Гордон шепотом отдавал указания, группировал актеров, а мы с Генри взобрались на сцену и принялись репетировать «Дроппен Дрипп» и прочие забытые шлягеры.
Первый дубль завершился фиаско. Мы с Генри отработали на ура, но у исполнительницы главной роли задралось платье на спине. Гордон, разумеется, оценил этот момент, но что-то все же было не так. Однако после пяти дублей все вышло как надо.
— По-моему, просто отлично, — удовлетворенно сказал Гордон; на том и порешили.
Я даже не успел поймать настроение. Мы репетировали несколько недель, ждали несколько часов, а съемки закончились за несколько минут.
— Такая уж у статистов жизнь, — резюмировал Генри. — Пойдем за нашими кровными.
Кровные нам выдал загнанный кадр, отвечающий за все и вся. Наш скромный вклад в искусство был оценен в пару тысяч.

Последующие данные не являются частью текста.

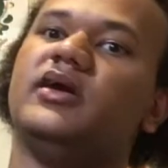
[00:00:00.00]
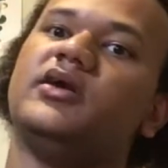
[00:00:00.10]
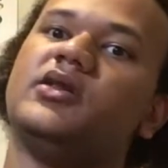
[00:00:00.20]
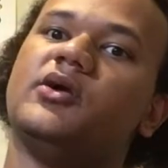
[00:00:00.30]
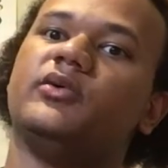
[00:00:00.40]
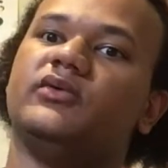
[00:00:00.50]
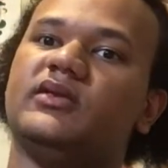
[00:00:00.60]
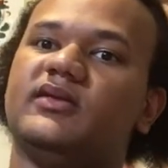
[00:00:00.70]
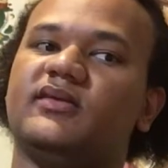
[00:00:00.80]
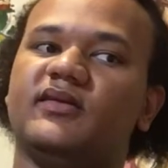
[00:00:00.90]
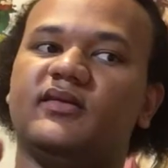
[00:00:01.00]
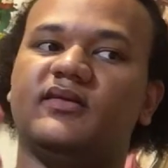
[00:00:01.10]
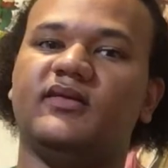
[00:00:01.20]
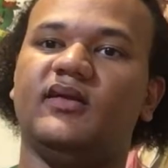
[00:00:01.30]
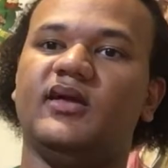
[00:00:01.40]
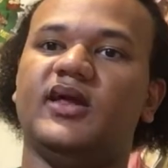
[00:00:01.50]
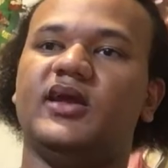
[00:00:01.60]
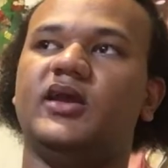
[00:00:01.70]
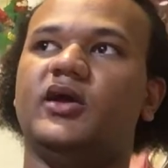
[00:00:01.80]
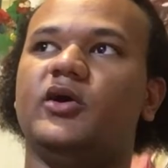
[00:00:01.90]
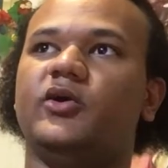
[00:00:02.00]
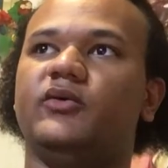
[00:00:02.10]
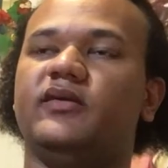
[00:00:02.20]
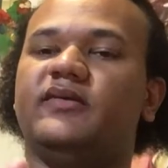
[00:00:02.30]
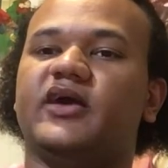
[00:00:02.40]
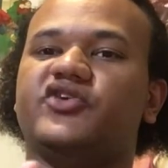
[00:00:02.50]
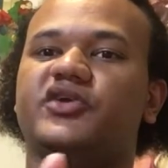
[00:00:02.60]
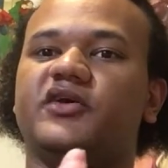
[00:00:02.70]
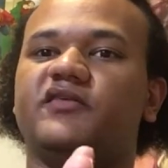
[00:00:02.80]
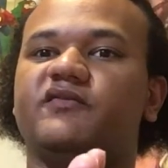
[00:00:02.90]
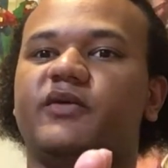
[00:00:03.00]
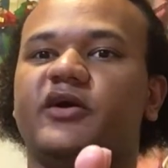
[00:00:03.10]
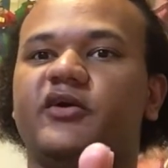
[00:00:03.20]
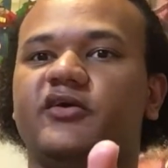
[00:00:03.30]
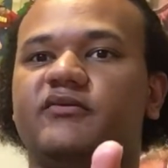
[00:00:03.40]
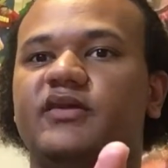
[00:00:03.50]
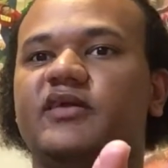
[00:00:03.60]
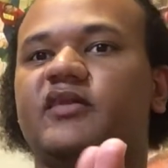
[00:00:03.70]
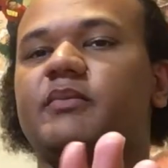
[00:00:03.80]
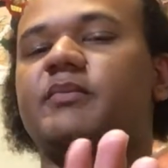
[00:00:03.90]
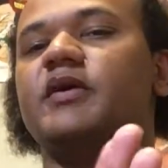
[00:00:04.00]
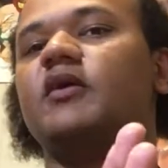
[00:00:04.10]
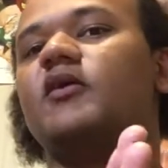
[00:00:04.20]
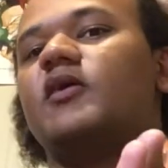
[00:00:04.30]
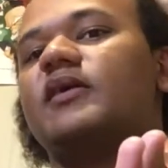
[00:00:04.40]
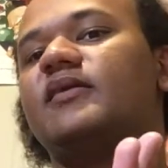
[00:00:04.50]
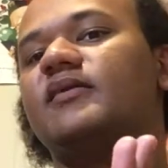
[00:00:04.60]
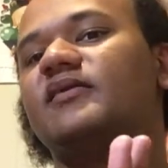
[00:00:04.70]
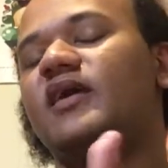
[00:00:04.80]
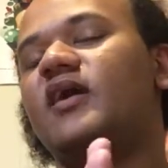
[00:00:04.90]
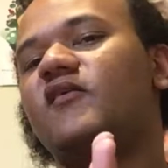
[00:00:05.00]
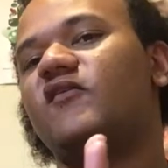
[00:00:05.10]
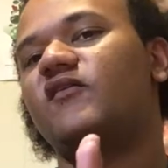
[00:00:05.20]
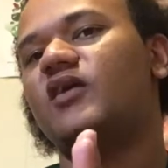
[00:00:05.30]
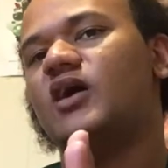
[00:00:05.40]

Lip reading: This is, the section of where things can be pure and safe.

— Потом половину вырежут. В лучшем случае мы промелькнем призраками на заднем плане. Но ничего не поделаешь. Статист должен быть скромным. Ты есть, но тебя не видно.
— Non videre sed esse, — сказал я.
Генри вздрогнул, непонимающе уставившись на меня. Затем он углубился в рассуждения о сущности и природе статиста. Нередко случается, сказал он, что из целого фильма зритель запоминает одного лишь статиста или дурацкую роль второго плана. По мнению Генри, в этом крылось нечто замечательное, и он даже не был уверен, что согласился бы играть настоящую роль. Ему нравилось оставаться в тени. Только в самом укромном месте он мог создавать музыку едва ли не разрушительной красоты.
Тогда я его не понял, но сейчас, много позже, понимаю очень хорошо. Генри так удручало положение вещей в мире, что он пытался делать вид, будто его ничто не волнует. Прожить жизнь, пожимая плечами, поддевая каблуком камешки. Но я думаю, это было лишь показное упрямство. На самом деле он мог испытывать такой гнев, что еле сдерживался, а настоящий гнев присущ лишь очень чутким людям. Чтобы справиться с тяжкой ношей нравственного долга, ему приходилось делать вид, что никакого долга не существует. Стоило ему столкнуться с чьими-то требованиями, как он пугался и ему начинали мерещиться обвинения. Он старался заранее обезопасить себя. Быть, но оставаться незаметным.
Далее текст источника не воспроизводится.